Hacker News new | ask | show | jobs
by ImageXav 316 days ago
Yes, especially as models are known to have a preference towards outputs of models in the same family. I suspect this leaderboard would change dramatically with different models as the judge.
2 comments

I don't care about either method. The ground truth should be what a human would do, not what a model does.
There may be different/better solutions for almost all those kind of tasks. I wouldn’t be surprised if optimal answer to some of them would be refusal/defer ask, refactor first, then solve it properly.
That response is quite in line with the typical human based PR response on a first draft.

There is a possibility that machine based PR reviews are better: for instance because they are not prejudiced based on who is the initiator of the PR and because they don't take other environmental factors into account. You'd expect a machine to be more neutral, so on that front the machine should and possibly could score better. But until the models consistently outperform the humans in impartially scored quality vs a baseline of human results it is the humans that should call this, not the machines.

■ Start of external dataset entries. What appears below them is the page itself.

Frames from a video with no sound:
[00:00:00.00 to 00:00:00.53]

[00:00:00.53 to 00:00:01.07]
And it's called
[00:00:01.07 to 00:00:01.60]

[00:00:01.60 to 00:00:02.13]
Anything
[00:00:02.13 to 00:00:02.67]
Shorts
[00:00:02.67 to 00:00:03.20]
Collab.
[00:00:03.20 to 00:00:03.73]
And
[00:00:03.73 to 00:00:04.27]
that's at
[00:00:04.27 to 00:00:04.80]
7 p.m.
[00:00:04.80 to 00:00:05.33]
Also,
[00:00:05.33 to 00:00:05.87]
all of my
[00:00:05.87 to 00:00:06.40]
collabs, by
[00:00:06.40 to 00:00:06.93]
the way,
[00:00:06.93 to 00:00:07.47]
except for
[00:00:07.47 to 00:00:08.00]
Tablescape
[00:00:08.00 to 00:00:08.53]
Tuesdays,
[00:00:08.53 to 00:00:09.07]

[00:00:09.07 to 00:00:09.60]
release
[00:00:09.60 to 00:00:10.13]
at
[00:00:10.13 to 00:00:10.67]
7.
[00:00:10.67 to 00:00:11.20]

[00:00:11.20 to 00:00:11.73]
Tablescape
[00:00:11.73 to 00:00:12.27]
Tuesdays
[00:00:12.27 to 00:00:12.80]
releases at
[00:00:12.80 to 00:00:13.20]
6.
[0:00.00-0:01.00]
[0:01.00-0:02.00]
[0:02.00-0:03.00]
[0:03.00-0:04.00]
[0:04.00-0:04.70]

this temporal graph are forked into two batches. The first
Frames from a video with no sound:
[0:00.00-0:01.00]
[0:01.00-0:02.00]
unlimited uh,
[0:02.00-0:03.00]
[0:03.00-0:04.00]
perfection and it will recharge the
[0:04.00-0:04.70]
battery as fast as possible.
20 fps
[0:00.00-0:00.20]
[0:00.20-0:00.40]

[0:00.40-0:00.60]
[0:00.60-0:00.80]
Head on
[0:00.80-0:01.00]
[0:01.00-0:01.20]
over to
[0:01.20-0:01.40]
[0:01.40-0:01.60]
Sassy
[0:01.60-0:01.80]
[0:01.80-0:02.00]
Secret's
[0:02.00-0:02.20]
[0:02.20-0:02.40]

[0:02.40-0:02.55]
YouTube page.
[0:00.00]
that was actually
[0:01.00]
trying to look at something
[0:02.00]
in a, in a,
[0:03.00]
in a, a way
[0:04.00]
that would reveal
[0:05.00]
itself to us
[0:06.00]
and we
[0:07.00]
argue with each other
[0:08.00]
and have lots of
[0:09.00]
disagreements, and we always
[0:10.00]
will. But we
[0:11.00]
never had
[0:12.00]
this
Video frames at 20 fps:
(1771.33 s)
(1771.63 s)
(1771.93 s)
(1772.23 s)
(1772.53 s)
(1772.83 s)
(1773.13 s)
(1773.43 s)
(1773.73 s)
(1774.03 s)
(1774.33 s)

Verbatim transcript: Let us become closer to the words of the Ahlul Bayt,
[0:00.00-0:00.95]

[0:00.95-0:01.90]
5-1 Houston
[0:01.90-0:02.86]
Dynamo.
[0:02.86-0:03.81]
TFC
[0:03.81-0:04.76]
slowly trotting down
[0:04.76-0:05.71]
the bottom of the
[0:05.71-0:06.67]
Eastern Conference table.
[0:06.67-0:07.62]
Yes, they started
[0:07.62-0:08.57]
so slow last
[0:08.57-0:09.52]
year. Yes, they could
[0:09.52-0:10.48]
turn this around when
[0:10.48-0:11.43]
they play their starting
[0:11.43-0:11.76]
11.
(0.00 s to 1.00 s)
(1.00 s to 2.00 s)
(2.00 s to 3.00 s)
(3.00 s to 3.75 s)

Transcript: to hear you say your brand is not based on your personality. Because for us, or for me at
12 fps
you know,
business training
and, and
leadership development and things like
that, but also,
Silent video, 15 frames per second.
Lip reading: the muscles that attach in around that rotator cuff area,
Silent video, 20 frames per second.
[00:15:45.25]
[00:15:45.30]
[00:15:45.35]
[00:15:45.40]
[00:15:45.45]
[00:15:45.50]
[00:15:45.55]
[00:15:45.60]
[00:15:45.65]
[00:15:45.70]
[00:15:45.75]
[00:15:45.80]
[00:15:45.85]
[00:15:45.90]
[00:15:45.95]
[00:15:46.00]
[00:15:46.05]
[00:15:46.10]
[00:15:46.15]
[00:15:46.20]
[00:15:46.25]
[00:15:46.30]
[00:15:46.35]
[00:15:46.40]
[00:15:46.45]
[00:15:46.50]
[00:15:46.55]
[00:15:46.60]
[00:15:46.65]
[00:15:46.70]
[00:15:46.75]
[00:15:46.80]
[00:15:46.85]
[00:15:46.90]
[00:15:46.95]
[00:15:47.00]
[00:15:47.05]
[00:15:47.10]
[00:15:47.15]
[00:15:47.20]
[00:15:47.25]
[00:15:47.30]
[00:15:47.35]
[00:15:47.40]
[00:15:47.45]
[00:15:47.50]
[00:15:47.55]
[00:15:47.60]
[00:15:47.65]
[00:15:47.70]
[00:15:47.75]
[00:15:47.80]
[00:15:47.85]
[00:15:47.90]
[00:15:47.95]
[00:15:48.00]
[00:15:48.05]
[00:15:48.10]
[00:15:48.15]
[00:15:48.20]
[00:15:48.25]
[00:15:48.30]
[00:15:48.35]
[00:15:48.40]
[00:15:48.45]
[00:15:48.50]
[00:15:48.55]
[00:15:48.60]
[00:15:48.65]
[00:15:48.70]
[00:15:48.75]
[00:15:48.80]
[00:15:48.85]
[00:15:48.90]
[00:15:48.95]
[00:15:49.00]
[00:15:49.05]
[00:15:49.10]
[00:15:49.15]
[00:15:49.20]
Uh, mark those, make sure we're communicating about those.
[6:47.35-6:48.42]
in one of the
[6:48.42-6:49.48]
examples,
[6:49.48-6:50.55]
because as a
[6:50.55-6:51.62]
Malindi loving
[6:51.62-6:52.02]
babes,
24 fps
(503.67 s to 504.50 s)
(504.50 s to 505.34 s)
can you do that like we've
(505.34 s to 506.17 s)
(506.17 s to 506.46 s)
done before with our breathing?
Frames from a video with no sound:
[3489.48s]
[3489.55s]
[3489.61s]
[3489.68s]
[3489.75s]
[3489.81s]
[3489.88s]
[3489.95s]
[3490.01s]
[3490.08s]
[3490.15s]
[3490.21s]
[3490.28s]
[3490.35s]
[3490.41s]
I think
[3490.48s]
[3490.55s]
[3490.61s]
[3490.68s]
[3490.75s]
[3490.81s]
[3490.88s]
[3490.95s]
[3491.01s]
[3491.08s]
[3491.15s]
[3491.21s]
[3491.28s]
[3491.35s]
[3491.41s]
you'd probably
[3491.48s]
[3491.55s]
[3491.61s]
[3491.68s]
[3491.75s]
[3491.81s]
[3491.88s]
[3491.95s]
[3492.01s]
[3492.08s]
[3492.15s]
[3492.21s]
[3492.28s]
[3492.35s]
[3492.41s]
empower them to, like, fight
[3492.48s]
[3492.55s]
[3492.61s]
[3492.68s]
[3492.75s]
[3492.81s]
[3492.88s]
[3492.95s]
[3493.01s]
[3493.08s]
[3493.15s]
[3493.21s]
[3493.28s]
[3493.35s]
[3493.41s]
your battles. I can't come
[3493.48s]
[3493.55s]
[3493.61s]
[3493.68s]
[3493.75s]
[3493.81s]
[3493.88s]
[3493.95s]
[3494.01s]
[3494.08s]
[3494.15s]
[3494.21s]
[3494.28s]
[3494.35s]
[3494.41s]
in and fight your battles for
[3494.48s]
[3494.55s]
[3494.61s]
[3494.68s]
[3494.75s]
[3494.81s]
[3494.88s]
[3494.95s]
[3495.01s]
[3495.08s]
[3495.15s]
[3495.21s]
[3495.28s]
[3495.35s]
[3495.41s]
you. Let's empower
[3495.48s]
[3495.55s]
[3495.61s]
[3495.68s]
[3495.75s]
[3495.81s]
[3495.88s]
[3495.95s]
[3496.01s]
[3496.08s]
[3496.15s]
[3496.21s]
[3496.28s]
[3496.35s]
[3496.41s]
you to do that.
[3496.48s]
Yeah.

I wouldn't necessarily expect a machine to be more neutral. Machines can easily be biased too.
On something like a PR review I would. But on anything that would involve private information such as the background, gender, photographs and/or video as well as other writings by the subject I think you'd be right.

It's just that it is fairly trivial to present a PR to a machine in such a way that it can only comment on the differences in the code. I would find it surprising if that somehow led to a bias about the author. Can you give an example of how you think that would creep into such an interaction?

They are different models already but yes, I already let ChatGPT judge Claude's work for the same reason.